Actually, this is probably information most of us already knew. And just because it’s a certain demographic doing the clicking and not buying anything, doesn’t mean display advertising is completely useless. Display advertising is still very useful for reinforcing your brand, even though the study wants to claim otherwise. Ultimately, search marketers have to stop looking at clicks as any sort of measurement tool.

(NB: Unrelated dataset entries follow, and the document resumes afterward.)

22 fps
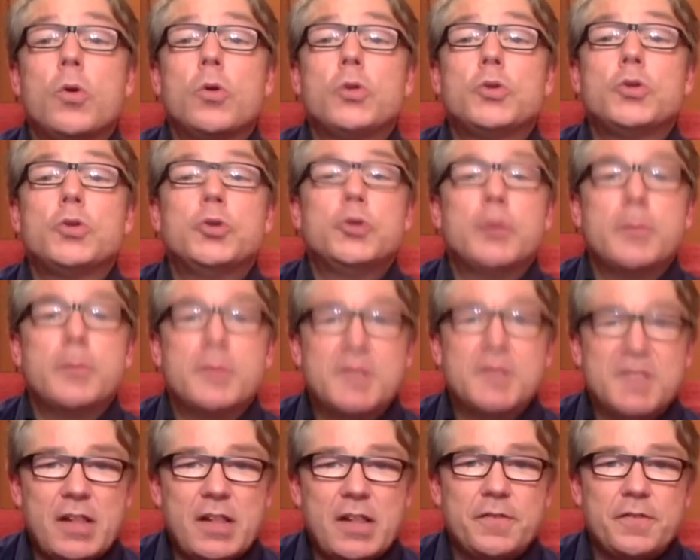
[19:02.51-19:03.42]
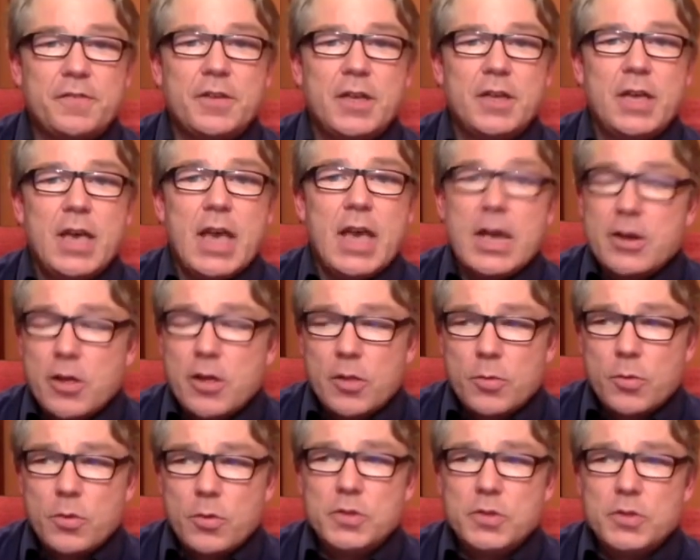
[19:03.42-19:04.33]
to himself. In other
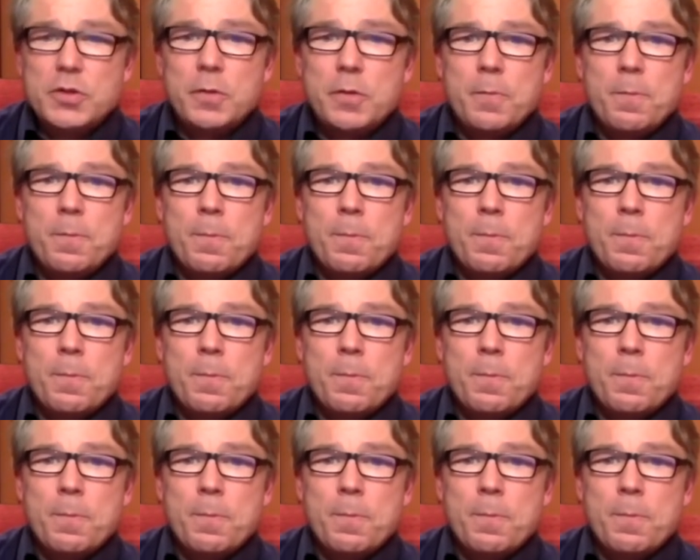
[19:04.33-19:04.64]
words,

You can’t mathematically calculate the effect of seeing a Tiffany’s ad alongside your search for [valentines day gifts]. Just because someone didn’t click through in the moment doesn’t mean they didn’t visit the site later on and it doesn’t mean that it didn’t cause a light bulb in their head to go off, forever associating Tiffany’s with Valentines’ Day. That kind of advertising has value and it’s not measured by clicks. Don’t go abandoning your ads just yet, folks.

Find Your Indexing Timestamp

Tamar Weinberg talks about an interesting find from Google Operating System which tells you how you can find the date a page was indexed by adding extra parameters to your query string. Basically adding the extra parameters will restrict the search to a specific time frame and give you your indexing date stamp.

GOS explains:

"For example, if you append &as_qdr=y9 to Google’s search URL, you’ll restrict the results to web pages first indexed by Google in the last 9 years. Since this restriction should include all web pages from Google’s index, you can use it to display the timestamp next to each search result (e.g.: a search for iPod)."

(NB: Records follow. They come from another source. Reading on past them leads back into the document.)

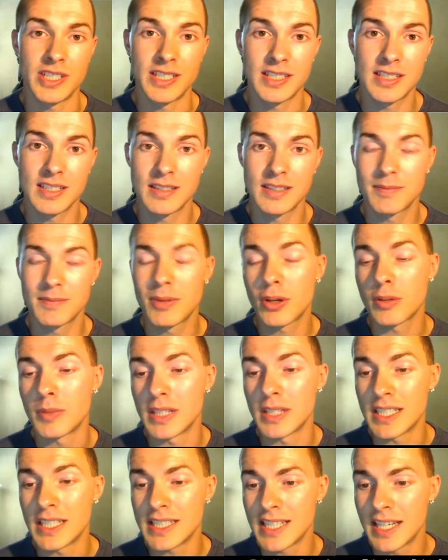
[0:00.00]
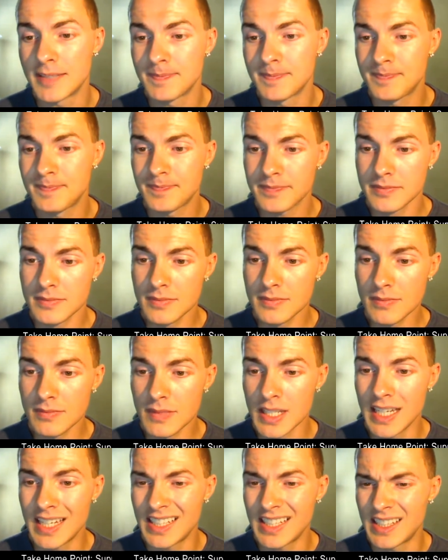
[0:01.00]
Pokemon like that.
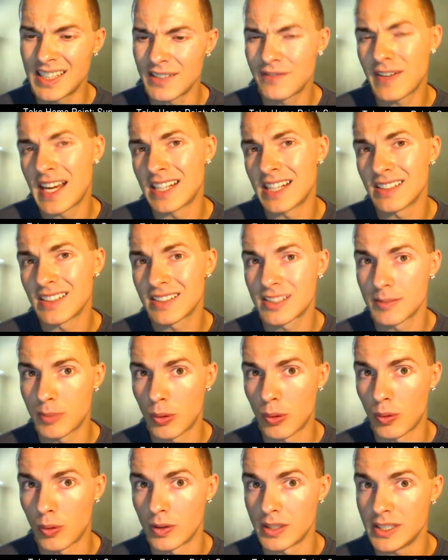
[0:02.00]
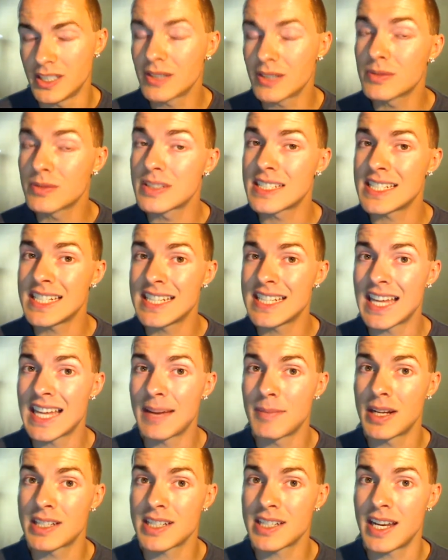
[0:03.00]
And the final support, you don't see that
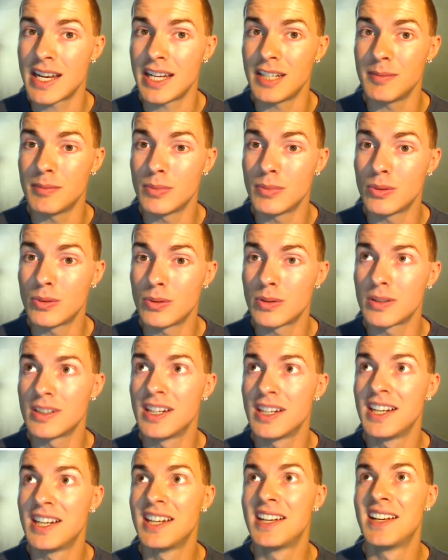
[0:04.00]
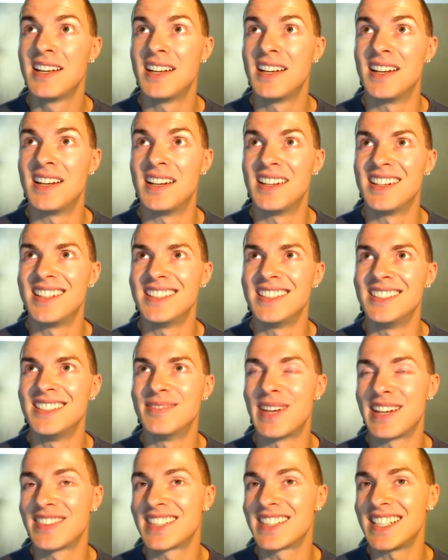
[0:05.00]
much anymore. You might
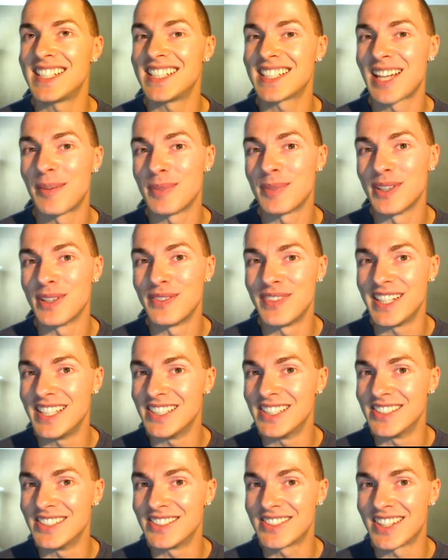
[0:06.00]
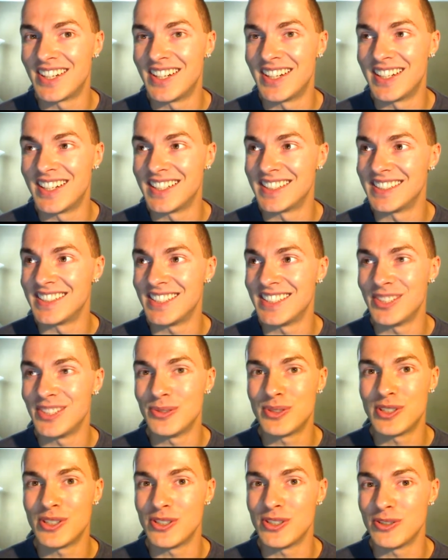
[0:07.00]
have seen a couple of videos on
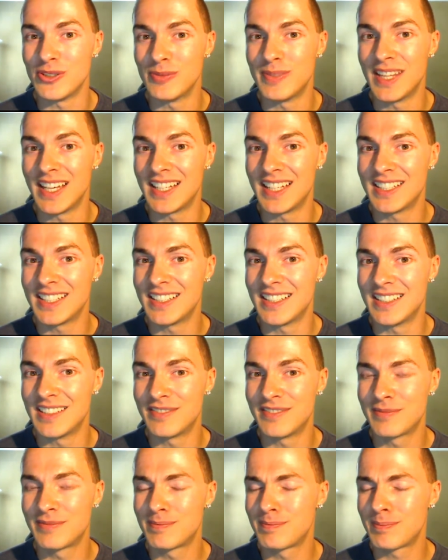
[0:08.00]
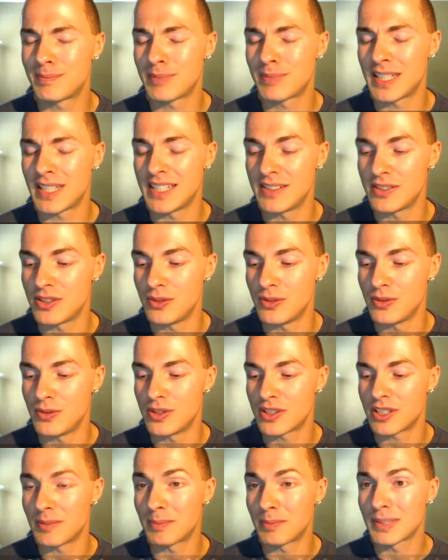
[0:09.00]
YouTube that of players who just
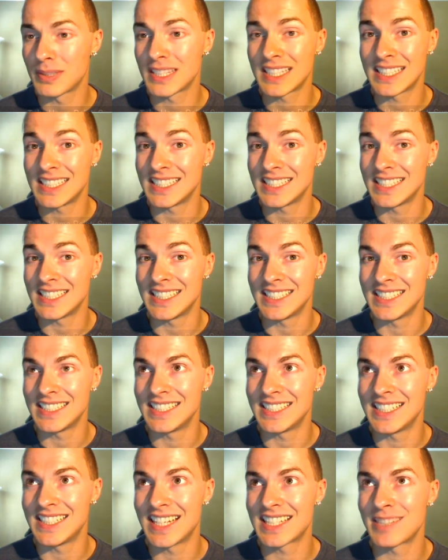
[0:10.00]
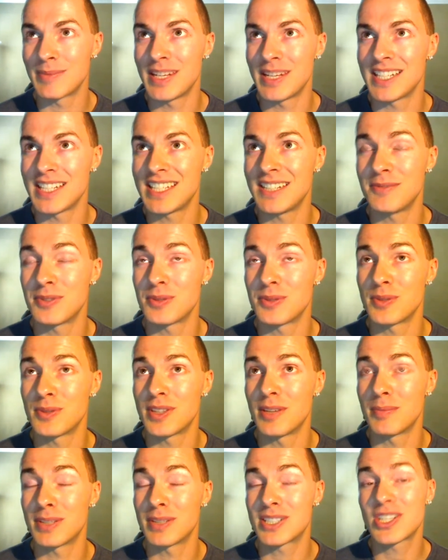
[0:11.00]
completely decimate teams with a
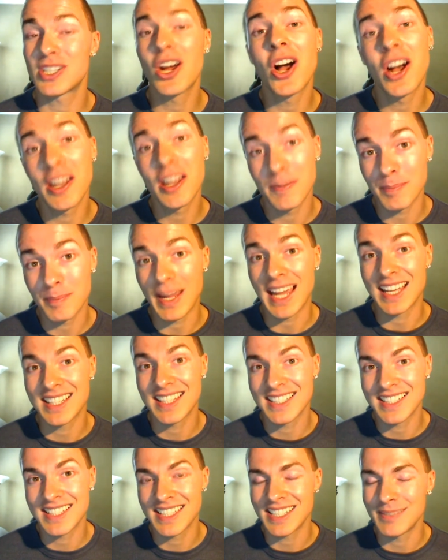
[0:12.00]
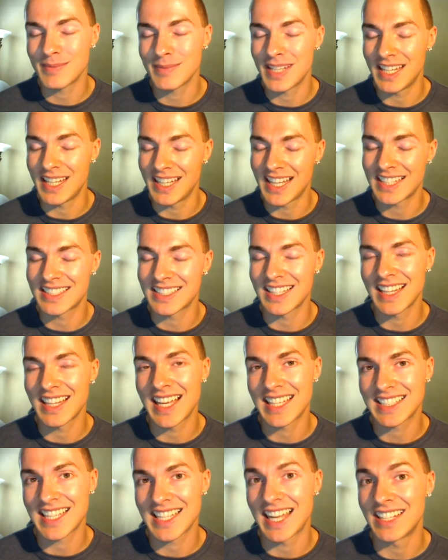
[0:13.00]
baton pass team, and that's the
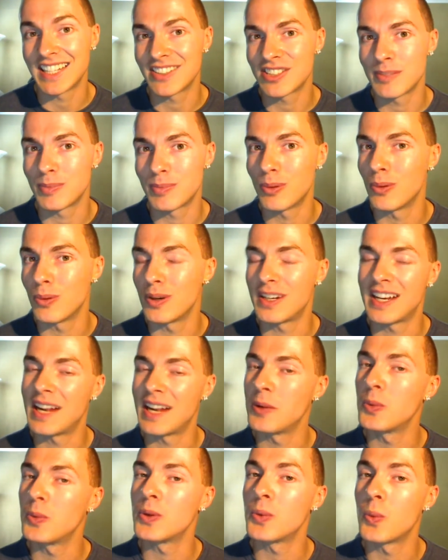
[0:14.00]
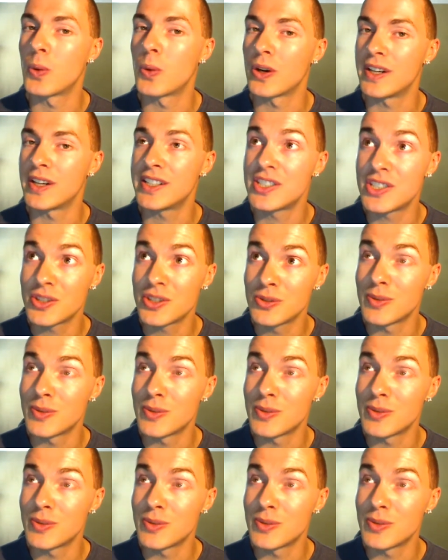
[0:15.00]
last kind of support, and I wouldn't worry too much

Alex explains in the comments that if you use the site: operator without any keyword, Google shows the last indexing date. For all other queries, you’ll see the date when the page was first indexed. A neat little trick.

Fun Finds

Jennifer Slegg offered up Eleven Steps to Creating a Killer 404 Page.

Skellie tells us How to Write Posts That Set StumbleUpon on Fire. I heart her.

If you’re not sure how to spice up your Valentine’s Day night tomorrow, why not take your beloved to White Castle? They’re accepting reservations. I’m serious.

Lisa Barone is a writer, content marketer & VP of strategy at Overit Media. She's also a very active Twitterer, much to the dismay of the rest of the world.

See Lisa's author page for links to connect on social media.

Comments (5)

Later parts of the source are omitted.